Working data: Begin
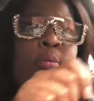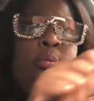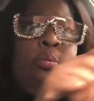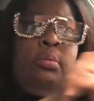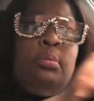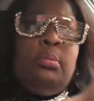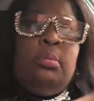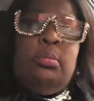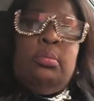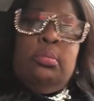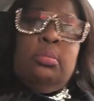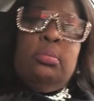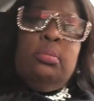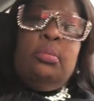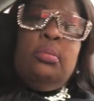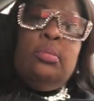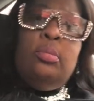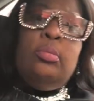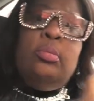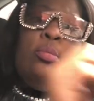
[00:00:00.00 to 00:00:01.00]

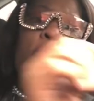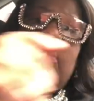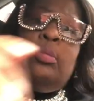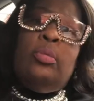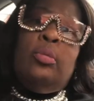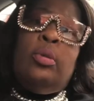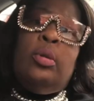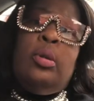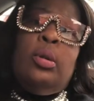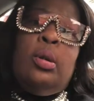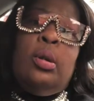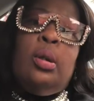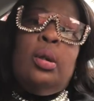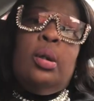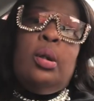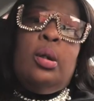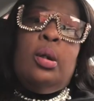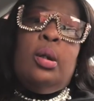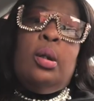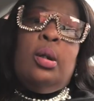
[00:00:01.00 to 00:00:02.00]

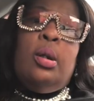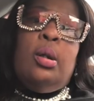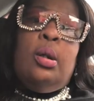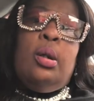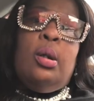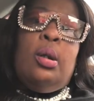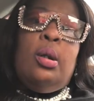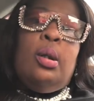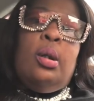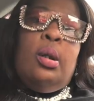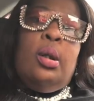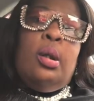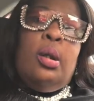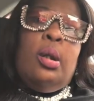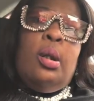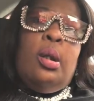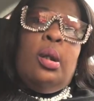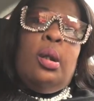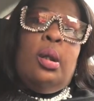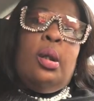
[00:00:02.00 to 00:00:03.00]

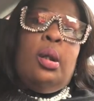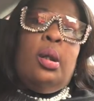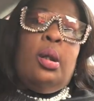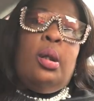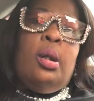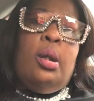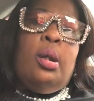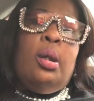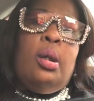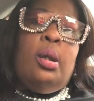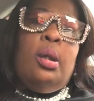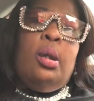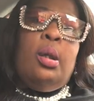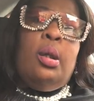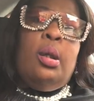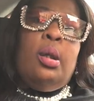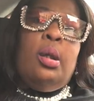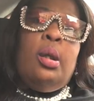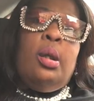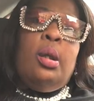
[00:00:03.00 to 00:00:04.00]

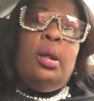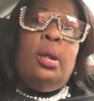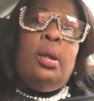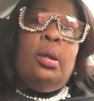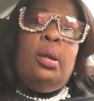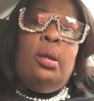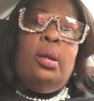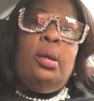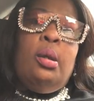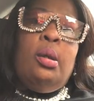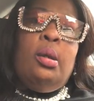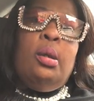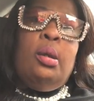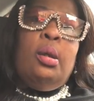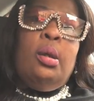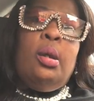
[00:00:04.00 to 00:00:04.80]
(silence)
Working data: End
- What is needed
Every entry above is to be transcribed exactly, with all pictures left out.

- Exercise output
[00:00:00.00 to 00:00:01.00]

[00:00:01.00 to 00:00:02.00]

[00:00:02.00 to 00:00:03.00]

[00:00:03.00 to 00:00:04.00]

[00:00:04.00 to 00:00:04.80]
(silence)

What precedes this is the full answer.